- **Collected data**
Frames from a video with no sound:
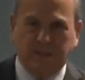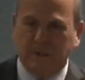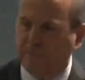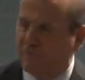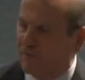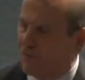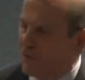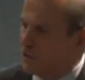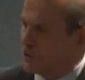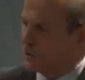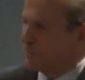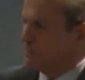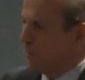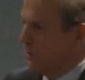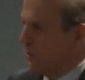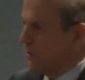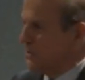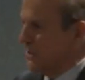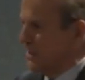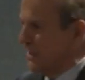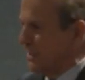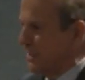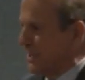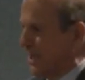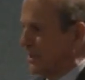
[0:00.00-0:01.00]
and the first
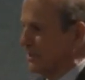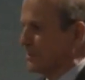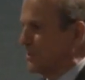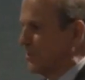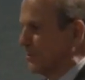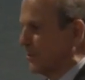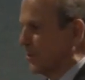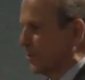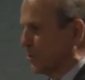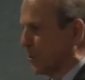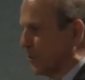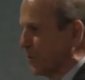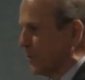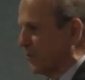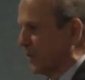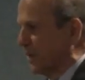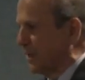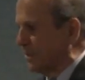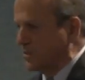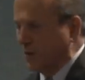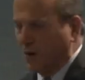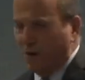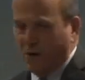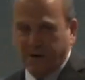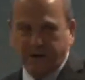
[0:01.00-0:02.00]
person to tell me what the two
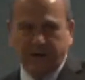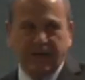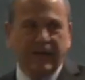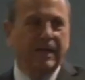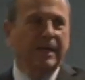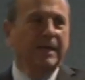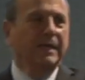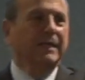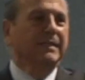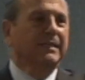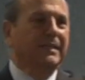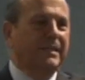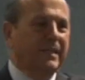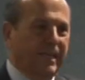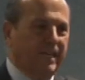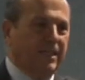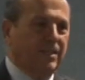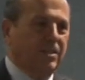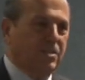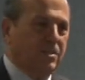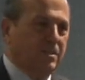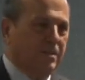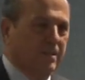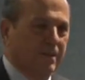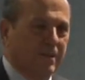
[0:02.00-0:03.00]
things are
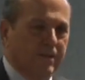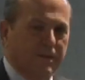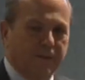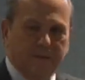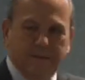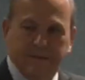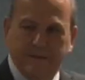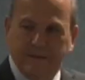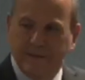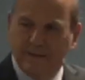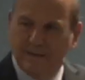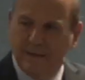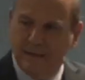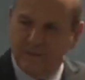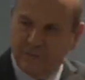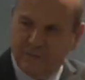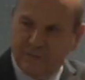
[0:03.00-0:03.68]
gets a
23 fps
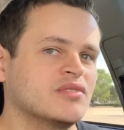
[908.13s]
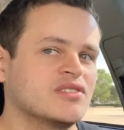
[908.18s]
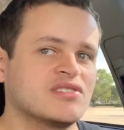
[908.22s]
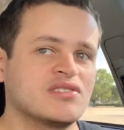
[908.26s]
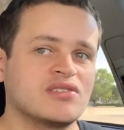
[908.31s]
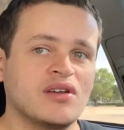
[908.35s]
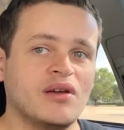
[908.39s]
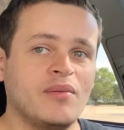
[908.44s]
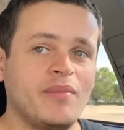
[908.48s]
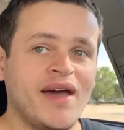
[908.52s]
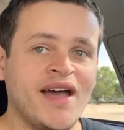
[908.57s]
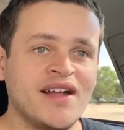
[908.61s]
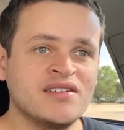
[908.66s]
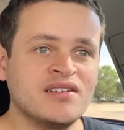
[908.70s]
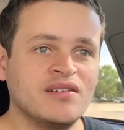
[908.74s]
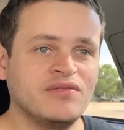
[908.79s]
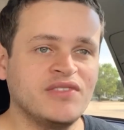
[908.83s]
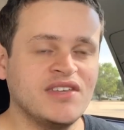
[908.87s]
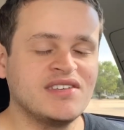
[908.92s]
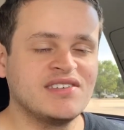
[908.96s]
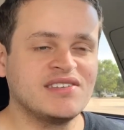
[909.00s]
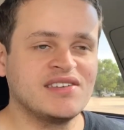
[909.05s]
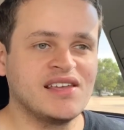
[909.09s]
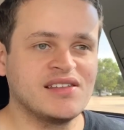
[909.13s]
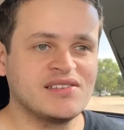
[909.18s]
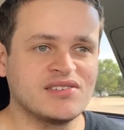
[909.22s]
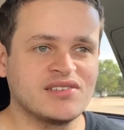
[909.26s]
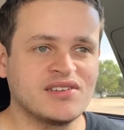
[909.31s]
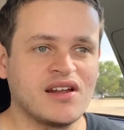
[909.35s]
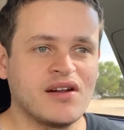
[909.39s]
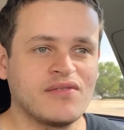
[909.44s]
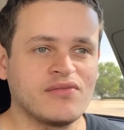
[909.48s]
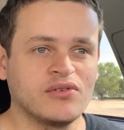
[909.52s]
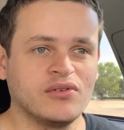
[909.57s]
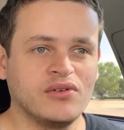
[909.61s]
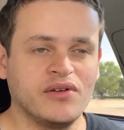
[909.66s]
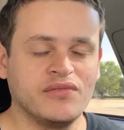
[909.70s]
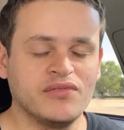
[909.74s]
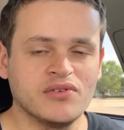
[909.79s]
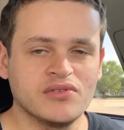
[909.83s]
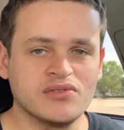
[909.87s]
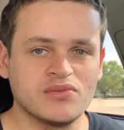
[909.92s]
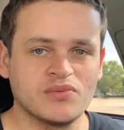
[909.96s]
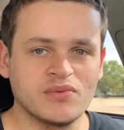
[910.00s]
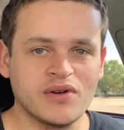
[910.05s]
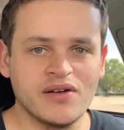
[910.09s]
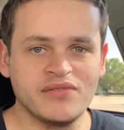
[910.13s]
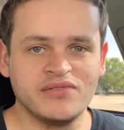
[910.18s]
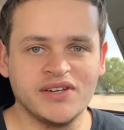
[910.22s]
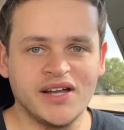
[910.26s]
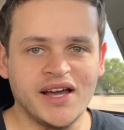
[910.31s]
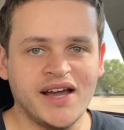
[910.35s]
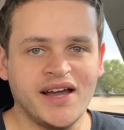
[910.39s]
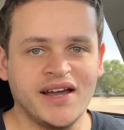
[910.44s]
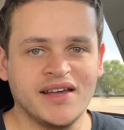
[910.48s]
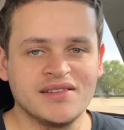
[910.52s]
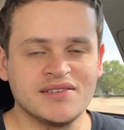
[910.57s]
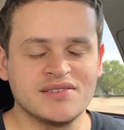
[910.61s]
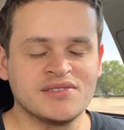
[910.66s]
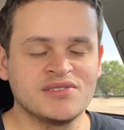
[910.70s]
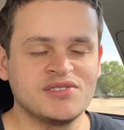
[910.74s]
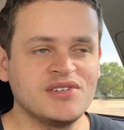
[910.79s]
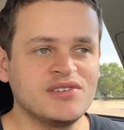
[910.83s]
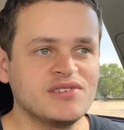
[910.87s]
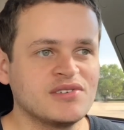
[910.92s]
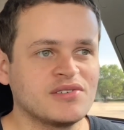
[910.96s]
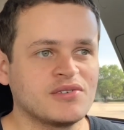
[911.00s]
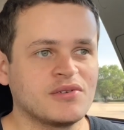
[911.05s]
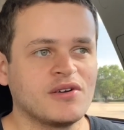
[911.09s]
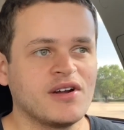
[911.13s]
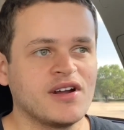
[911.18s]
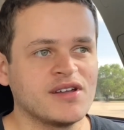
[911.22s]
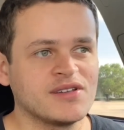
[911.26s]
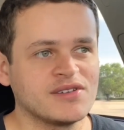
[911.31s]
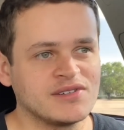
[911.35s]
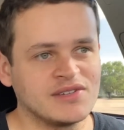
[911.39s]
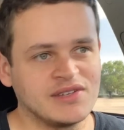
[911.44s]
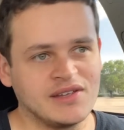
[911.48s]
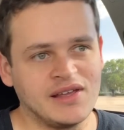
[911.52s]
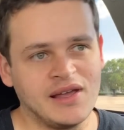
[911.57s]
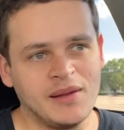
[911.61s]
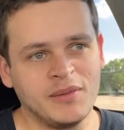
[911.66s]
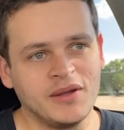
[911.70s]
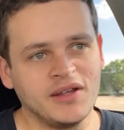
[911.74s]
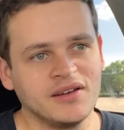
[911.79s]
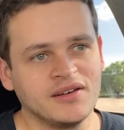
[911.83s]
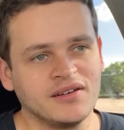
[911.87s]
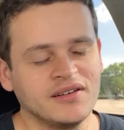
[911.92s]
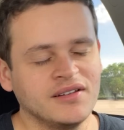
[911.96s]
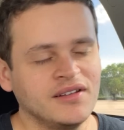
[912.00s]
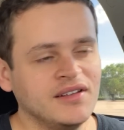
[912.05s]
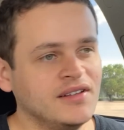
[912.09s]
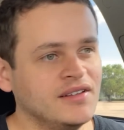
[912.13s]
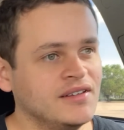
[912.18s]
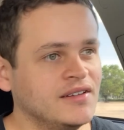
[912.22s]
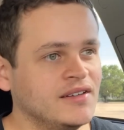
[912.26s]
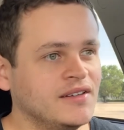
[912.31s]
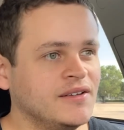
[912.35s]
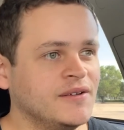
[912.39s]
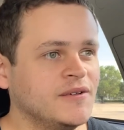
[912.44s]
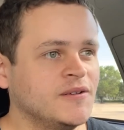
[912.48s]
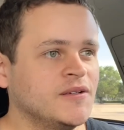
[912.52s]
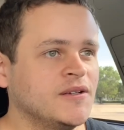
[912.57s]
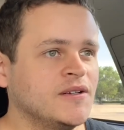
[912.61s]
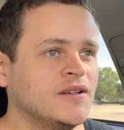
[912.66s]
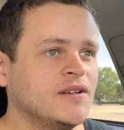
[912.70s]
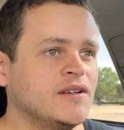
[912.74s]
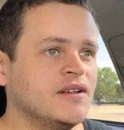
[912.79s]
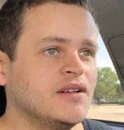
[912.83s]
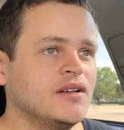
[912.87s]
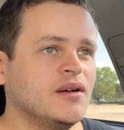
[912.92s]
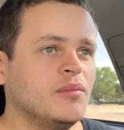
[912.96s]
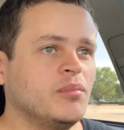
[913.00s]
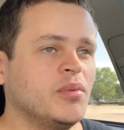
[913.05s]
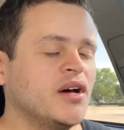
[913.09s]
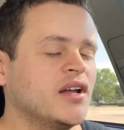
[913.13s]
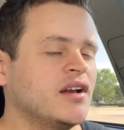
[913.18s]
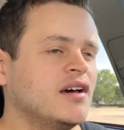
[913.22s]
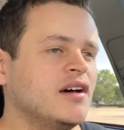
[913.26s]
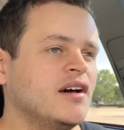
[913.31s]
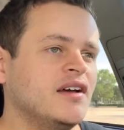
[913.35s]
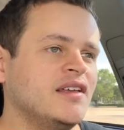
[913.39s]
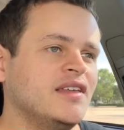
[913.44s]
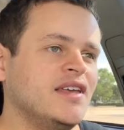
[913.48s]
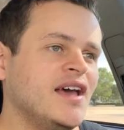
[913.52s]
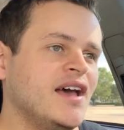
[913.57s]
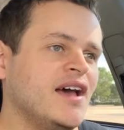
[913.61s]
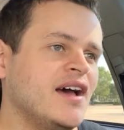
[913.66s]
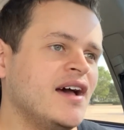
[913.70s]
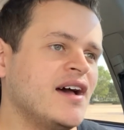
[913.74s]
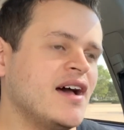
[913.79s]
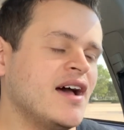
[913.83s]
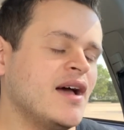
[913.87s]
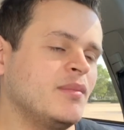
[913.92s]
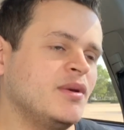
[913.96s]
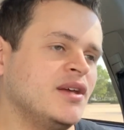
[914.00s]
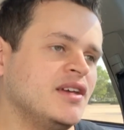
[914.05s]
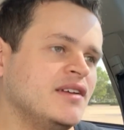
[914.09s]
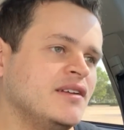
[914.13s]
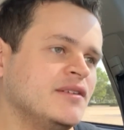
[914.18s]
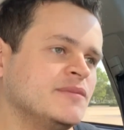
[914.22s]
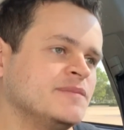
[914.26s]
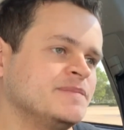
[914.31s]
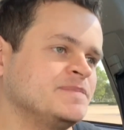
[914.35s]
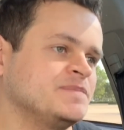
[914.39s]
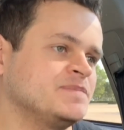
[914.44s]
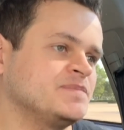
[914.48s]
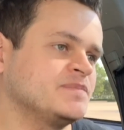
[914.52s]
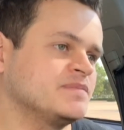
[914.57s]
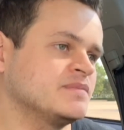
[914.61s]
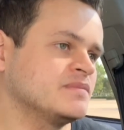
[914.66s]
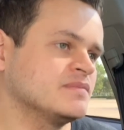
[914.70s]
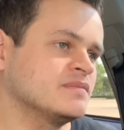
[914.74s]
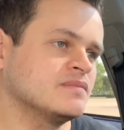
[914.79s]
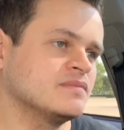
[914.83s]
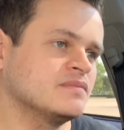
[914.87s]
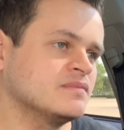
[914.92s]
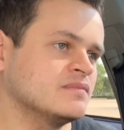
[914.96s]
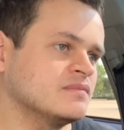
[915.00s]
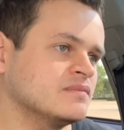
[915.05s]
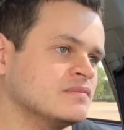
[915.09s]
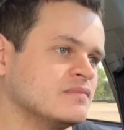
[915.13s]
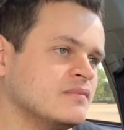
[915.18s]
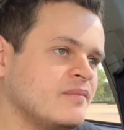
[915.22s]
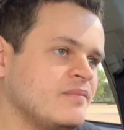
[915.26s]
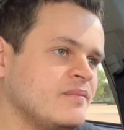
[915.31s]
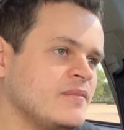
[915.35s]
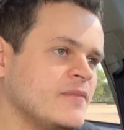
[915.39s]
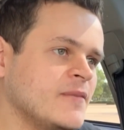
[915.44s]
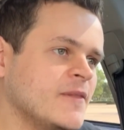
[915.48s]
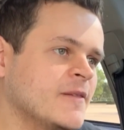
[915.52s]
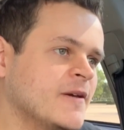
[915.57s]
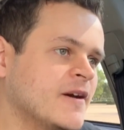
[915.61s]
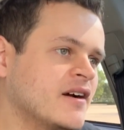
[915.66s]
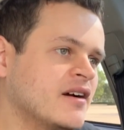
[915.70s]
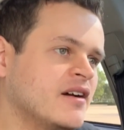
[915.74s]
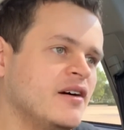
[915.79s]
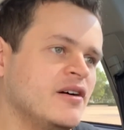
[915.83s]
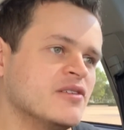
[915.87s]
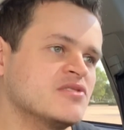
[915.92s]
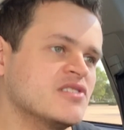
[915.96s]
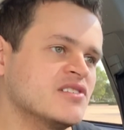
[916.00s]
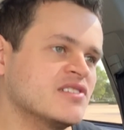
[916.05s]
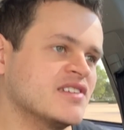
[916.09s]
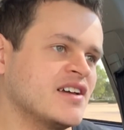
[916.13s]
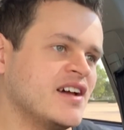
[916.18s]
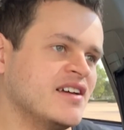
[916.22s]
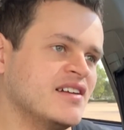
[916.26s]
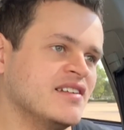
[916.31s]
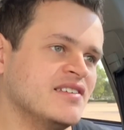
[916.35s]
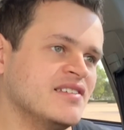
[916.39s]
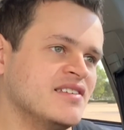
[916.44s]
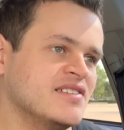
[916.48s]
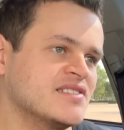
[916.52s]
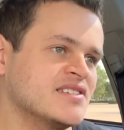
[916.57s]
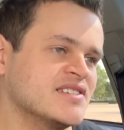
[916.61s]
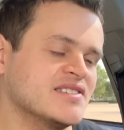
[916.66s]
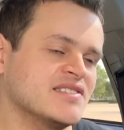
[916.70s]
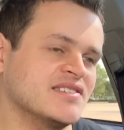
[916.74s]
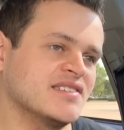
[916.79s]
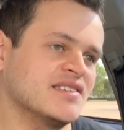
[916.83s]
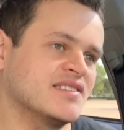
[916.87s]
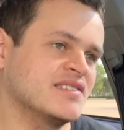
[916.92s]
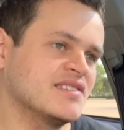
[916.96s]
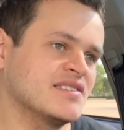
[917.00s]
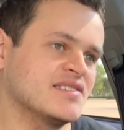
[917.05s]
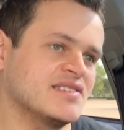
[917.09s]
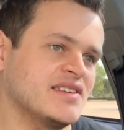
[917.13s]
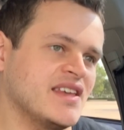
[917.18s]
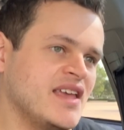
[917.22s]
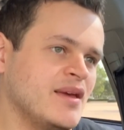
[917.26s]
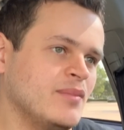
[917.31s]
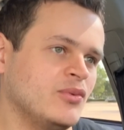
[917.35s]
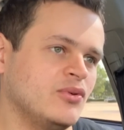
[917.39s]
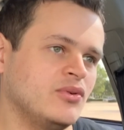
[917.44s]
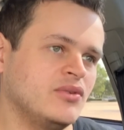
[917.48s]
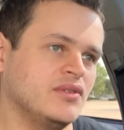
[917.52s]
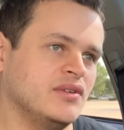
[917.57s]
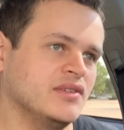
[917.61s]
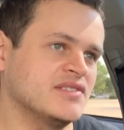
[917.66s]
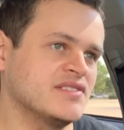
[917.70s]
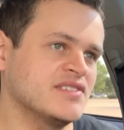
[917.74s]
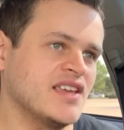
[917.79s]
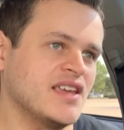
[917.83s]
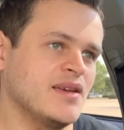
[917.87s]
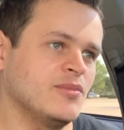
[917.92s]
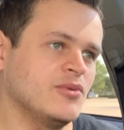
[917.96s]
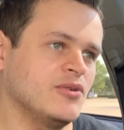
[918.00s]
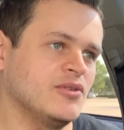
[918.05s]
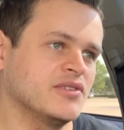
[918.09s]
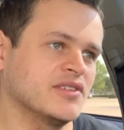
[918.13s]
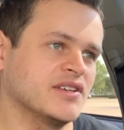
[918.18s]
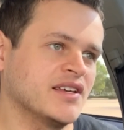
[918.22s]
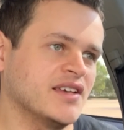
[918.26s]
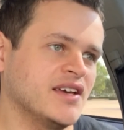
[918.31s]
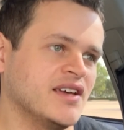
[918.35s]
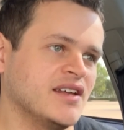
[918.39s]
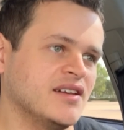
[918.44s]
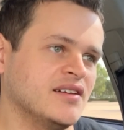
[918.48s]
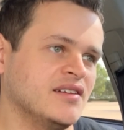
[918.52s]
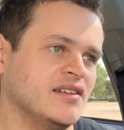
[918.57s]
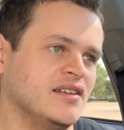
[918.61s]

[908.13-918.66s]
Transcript: Imagine if they sent several of those Rev 9s. Jesus Christ. I mean, but yeah, I mean, I don't know. It's just like the same old again,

- **Action item**
Output the entries above verbatim, with no picture included.

- **Written response**
Frames from a video with no sound:
[0:00.00-0:01.00]
and the first
[0:01.00-0:02.00]
person to tell me what the two
[0:02.00-0:03.00]
things are
[0:03.00-0:03.68]
gets a
23 fps
[908.13s]
[908.18s]
[908.22s]
[908.26s]
[908.31s]
[908.35s]
[908.39s]
[908.44s]
[908.48s]
[908.52s]
[908.57s]
[908.61s]
[908.66s]
[908.70s]
[908.74s]
[908.79s]
[908.83s]
[908.87s]
[908.92s]
[908.96s]
[909.00s]
[909.05s]
[909.09s]
[909.13s]
[909.18s]
[909.22s]
[909.26s]
[909.31s]
[909.35s]
[909.39s]
[909.44s]
[909.48s]
[909.52s]
[909.57s]
[909.61s]
[909.66s]
[909.70s]
[909.74s]
[909.79s]
[909.83s]
[909.87s]
[909.92s]
[909.96s]
[910.00s]
[910.05s]
[910.09s]
[910.13s]
[910.18s]
[910.22s]
[910.26s]
[910.31s]
[910.35s]
[910.39s]
[910.44s]
[910.48s]
[910.52s]
[910.57s]
[910.61s]
[910.66s]
[910.70s]
[910.74s]
[910.79s]
[910.83s]
[910.87s]
[910.92s]
[910.96s]
[911.00s]
[911.05s]
[911.09s]
[911.13s]
[911.18s]
[911.22s]
[911.26s]
[911.31s]
[911.35s]
[911.39s]
[911.44s]
[911.48s]
[911.52s]
[911.57s]
[911.61s]
[911.66s]
[911.70s]
[911.74s]
[911.79s]
[911.83s]
[911.87s]
[911.92s]
[911.96s]
[912.00s]
[912.05s]
[912.09s]
[912.13s]
[912.18s]
[912.22s]
[912.26s]
[912.31s]
[912.35s]
[912.39s]
[912.44s]
[912.48s]
[912.52s]
[912.57s]
[912.61s]
[912.66s]
[912.70s]
[912.74s]
[912.79s]
[912.83s]
[912.87s]
[912.92s]
[912.96s]
[913.00s]
[913.05s]
[913.09s]
[913.13s]
[913.18s]
[913.22s]
[913.26s]
[913.31s]
[913.35s]
[913.39s]
[913.44s]
[913.48s]
[913.52s]
[913.57s]
[913.61s]
[913.66s]
[913.70s]
[913.74s]
[913.79s]
[913.83s]
[913.87s]
[913.92s]
[913.96s]
[914.00s]
[914.05s]
[914.09s]
[914.13s]
[914.18s]
[914.22s]
[914.26s]
[914.31s]
[914.35s]
[914.39s]
[914.44s]
[914.48s]
[914.52s]
[914.57s]
[914.61s]
[914.66s]
[914.70s]
[914.74s]
[914.79s]
[914.83s]
[914.87s]
[914.92s]
[914.96s]
[915.00s]
[915.05s]
[915.09s]
[915.13s]
[915.18s]
[915.22s]
[915.26s]
[915.31s]
[915.35s]
[915.39s]
[915.44s]
[915.48s]
[915.52s]
[915.57s]
[915.61s]
[915.66s]
[915.70s]
[915.74s]
[915.79s]
[915.83s]
[915.87s]
[915.92s]
[915.96s]
[916.00s]
[916.05s]
[916.09s]
[916.13s]
[916.18s]
[916.22s]
[916.26s]
[916.31s]
[916.35s]
[916.39s]
[916.44s]
[916.48s]
[916.52s]
[916.57s]
[916.61s]
[916.66s]
[916.70s]
[916.74s]
[916.79s]
[916.83s]
[916.87s]
[916.92s]
[916.96s]
[917.00s]
[917.05s]
[917.09s]
[917.13s]
[917.18s]
[917.22s]
[917.26s]
[917.31s]
[917.35s]
[917.39s]
[917.44s]
[917.48s]
[917.52s]
[917.57s]
[917.61s]
[917.66s]
[917.70s]
[917.74s]
[917.79s]
[917.83s]
[917.87s]
[917.92s]
[917.96s]
[918.00s]
[918.05s]
[918.09s]
[918.13s]
[918.18s]
[918.22s]
[918.26s]
[918.31s]
[918.35s]
[918.39s]
[918.44s]
[918.48s]
[918.52s]
[918.57s]
[918.61s]

[908.13-918.66s]
Transcript: Imagine if they sent several of those Rev 9s. Jesus Christ. I mean, but yeah, I mean, I don't know. It's just like the same old again,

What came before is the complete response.